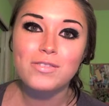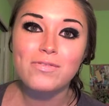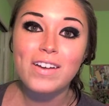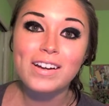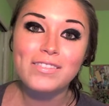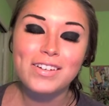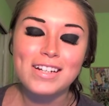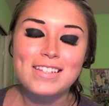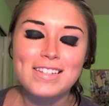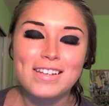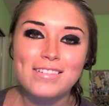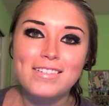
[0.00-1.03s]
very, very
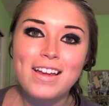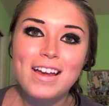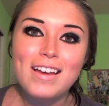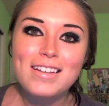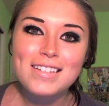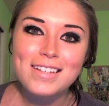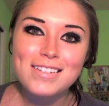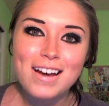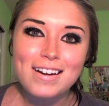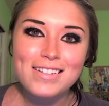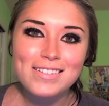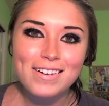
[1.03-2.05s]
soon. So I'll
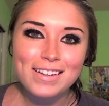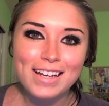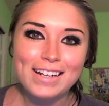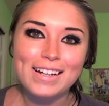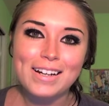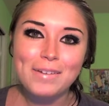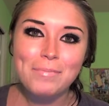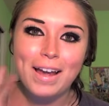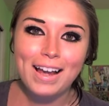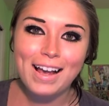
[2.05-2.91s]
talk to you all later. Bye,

...

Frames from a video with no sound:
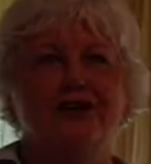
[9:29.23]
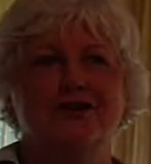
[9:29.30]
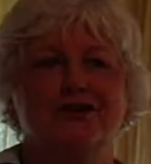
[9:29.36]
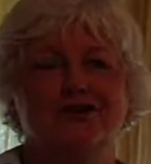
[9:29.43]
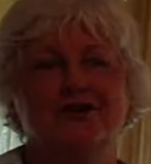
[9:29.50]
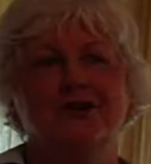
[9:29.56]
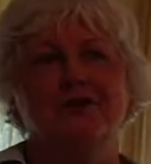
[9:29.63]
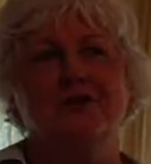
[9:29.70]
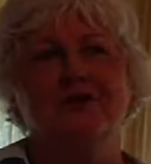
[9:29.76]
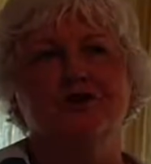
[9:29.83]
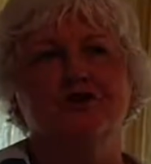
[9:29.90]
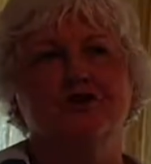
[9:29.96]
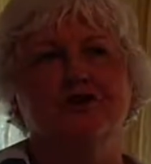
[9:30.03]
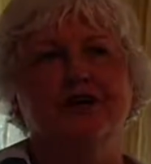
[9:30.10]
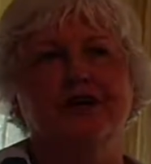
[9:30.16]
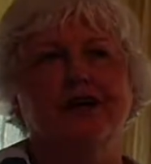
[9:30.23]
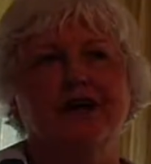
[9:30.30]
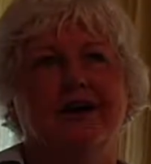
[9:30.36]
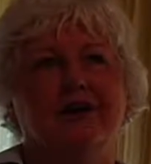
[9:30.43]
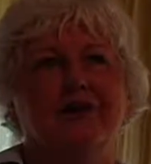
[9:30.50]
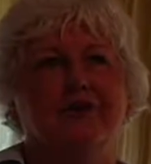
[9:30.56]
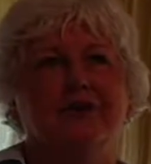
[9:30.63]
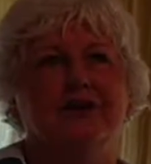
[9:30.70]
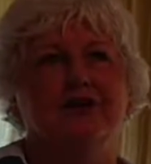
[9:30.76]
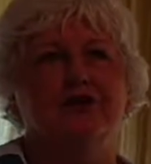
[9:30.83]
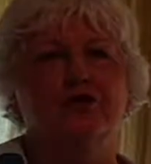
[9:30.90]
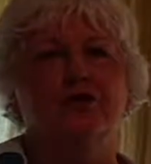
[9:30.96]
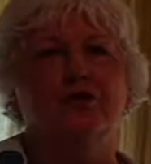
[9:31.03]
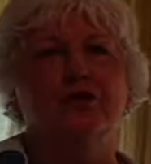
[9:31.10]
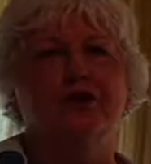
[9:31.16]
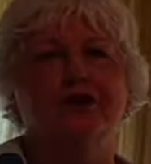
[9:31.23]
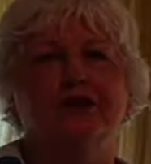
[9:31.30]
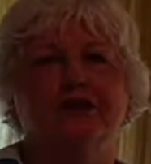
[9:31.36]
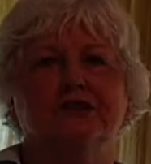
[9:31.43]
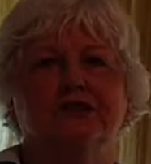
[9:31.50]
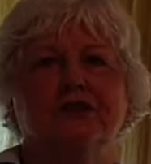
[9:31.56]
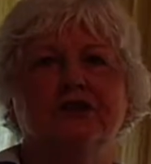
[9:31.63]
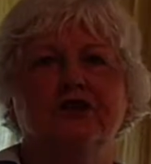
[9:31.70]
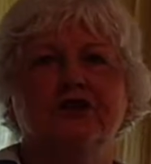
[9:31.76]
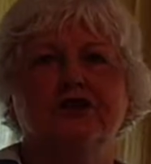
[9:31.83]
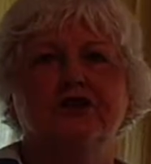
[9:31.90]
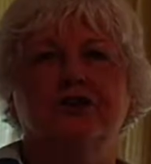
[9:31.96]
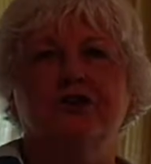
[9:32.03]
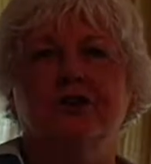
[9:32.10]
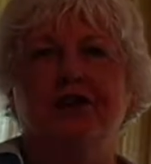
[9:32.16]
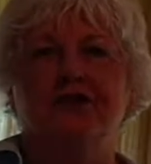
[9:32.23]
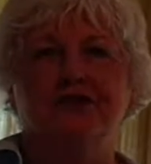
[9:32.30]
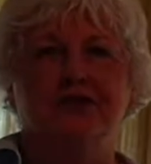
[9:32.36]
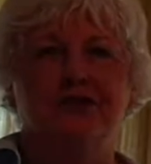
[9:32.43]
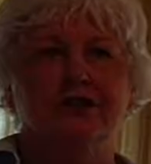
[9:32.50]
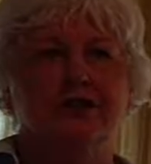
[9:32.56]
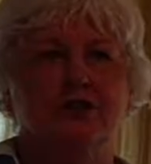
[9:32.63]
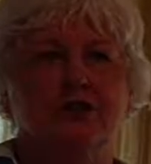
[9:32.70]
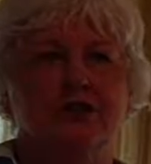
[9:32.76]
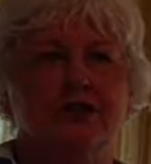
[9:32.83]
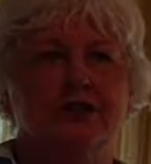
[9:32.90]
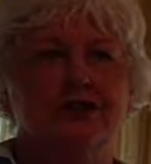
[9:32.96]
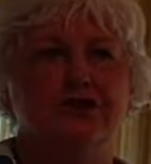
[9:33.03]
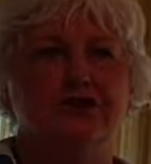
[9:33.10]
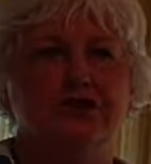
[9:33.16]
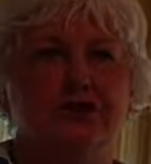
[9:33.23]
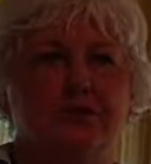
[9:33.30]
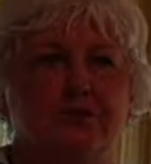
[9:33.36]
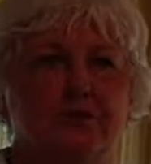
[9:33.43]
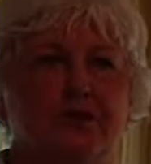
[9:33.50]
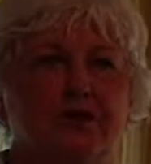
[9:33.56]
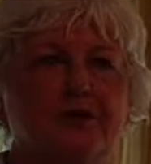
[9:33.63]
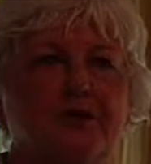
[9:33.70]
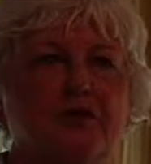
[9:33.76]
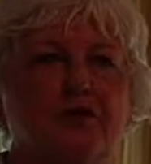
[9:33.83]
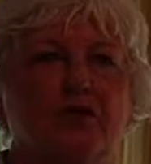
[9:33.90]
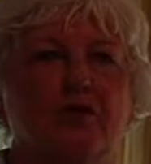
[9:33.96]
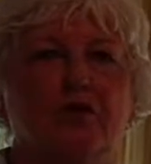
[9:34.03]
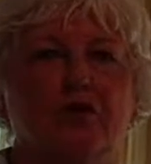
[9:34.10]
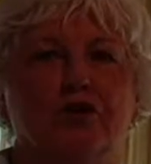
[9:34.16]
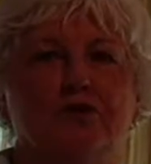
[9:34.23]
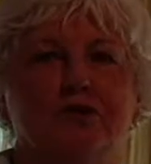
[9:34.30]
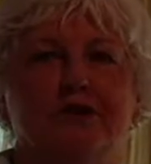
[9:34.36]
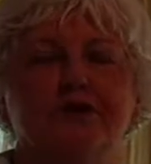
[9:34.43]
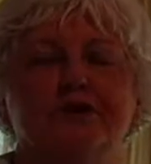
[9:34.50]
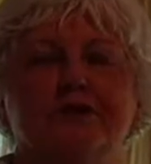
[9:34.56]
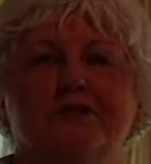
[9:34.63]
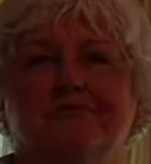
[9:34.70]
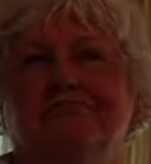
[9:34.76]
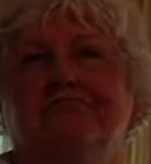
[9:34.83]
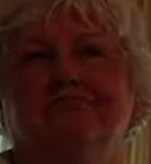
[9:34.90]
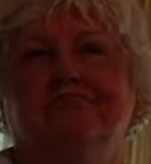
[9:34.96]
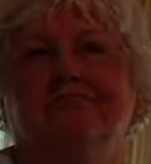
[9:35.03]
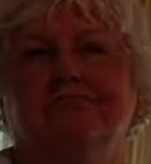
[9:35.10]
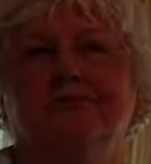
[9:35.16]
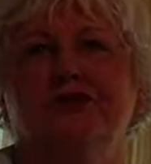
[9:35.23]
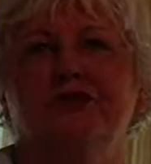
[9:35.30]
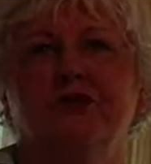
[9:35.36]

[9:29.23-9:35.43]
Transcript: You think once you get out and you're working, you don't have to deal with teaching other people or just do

• Task description
Identify the lines in the entries above that contain "with", then copy them out.

• Answer space
Frames from a video with no sound:
Transcript: You think once you get out and you're working, you don't have to deal with teaching other people or just do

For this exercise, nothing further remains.